El reflujo de sus esperanzas dejó seco el manantial de su fe. Permaneció sentado, contemplando la luz de gas, amarilla y siseante. Muy pronto se dirigió a la cama y comenzó a cortar las sábanas en tiras. Con el filo de su cortaplumas introdujo los trozos firmemente en cuantas hendiduras circundaban las ventanas y la puerta. Cuando completó su tarea de taponar las rendijas, apagó la luz, de nuevo abrió totalmente el gas y se tendió en la cama con placidez.

***

Esa noche le correspondía a la señora McCool ir con la jarra en busca de cerveza. Por lo tanto, la trajo y se sentó con la señora Purdy en uno de esos refugios subterráneos donde se reúnen las caseras y donde el gusano que fastidia nuestra conciencia no termina de morir.
—Esta tarde he vuelto a alquilar el cuarto del tercer piso —dijo la señora Purdy, por encima de un prometedor círculo de espuma—. Lo tomó un muchacho, que hace dos horas subió para acostarse.
—¡No me diga! ¿Hizo eso, señora Purdy? —respondió la señora McCool con gran sorpresa—. Usted posee habilidades prodigiosas para alquilar habitaciones como ésa. Pero al menos, ¿le contó lo sucedido? —agregó con un ronco susurro cargado de misterio.

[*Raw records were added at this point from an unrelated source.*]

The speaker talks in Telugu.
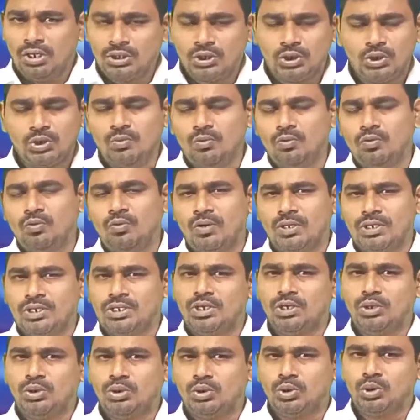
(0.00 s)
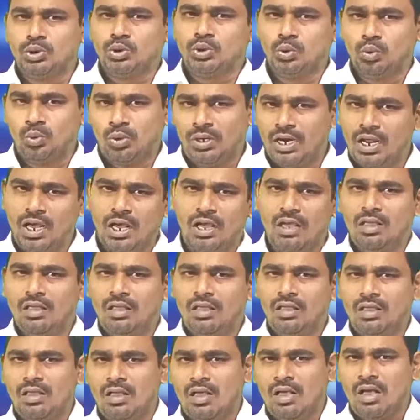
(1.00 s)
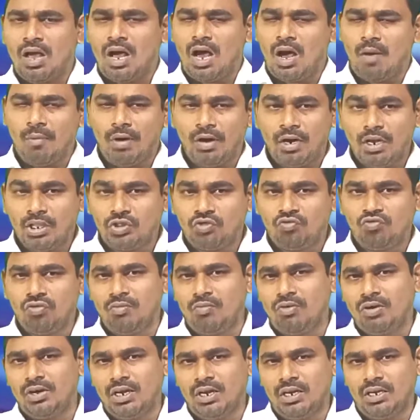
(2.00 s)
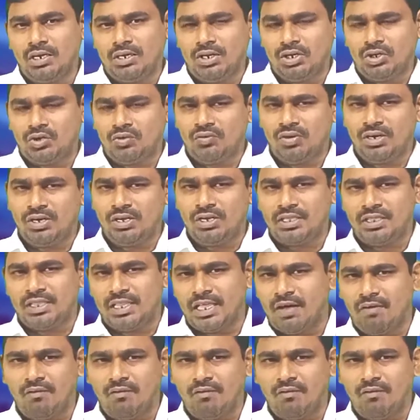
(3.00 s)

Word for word: నిత్యము వసించుచు ఉన్న అమరత్వము కలిగినటువంటి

—¡Las habitaciones están amuebladas para alquilarlas! —dictaminó la señora Purdy con una voz en la que se percibía el cuero que forraba su garganta—. No le conté nada, señora McCool.
—¡Cuánta razón tiene, señora! Nuestro medio de vida es alquilar habitaciones. Indudablemente, usted posee un exacto sentido del negocio, mi amiga. Hay mucha gente que se negaría a ocupar un sitio en cuya cama murió un suicida.
—Como ya lo dijo usted, es necesario ganarse la vida —subrayó la señora Purdy.
—Sí, señora; ésa es la verdad. Hace exactamente una semana que la ayudé cuando usted puso en orden el cuarto del tercer piso. Era una chica demasiado bonita para matarse con gas... Tenía una carita muy dulce, mi querida señora Purdy.
—Se la hubiera podido considerar hermosa, como usted dice, si no hubiese tenido ese lunar junto a la ceja izquierda —opinó la señora Purdy, con actitud de asentimiento crítico—. ¿Me llena el vaso otra vez, señora McCool?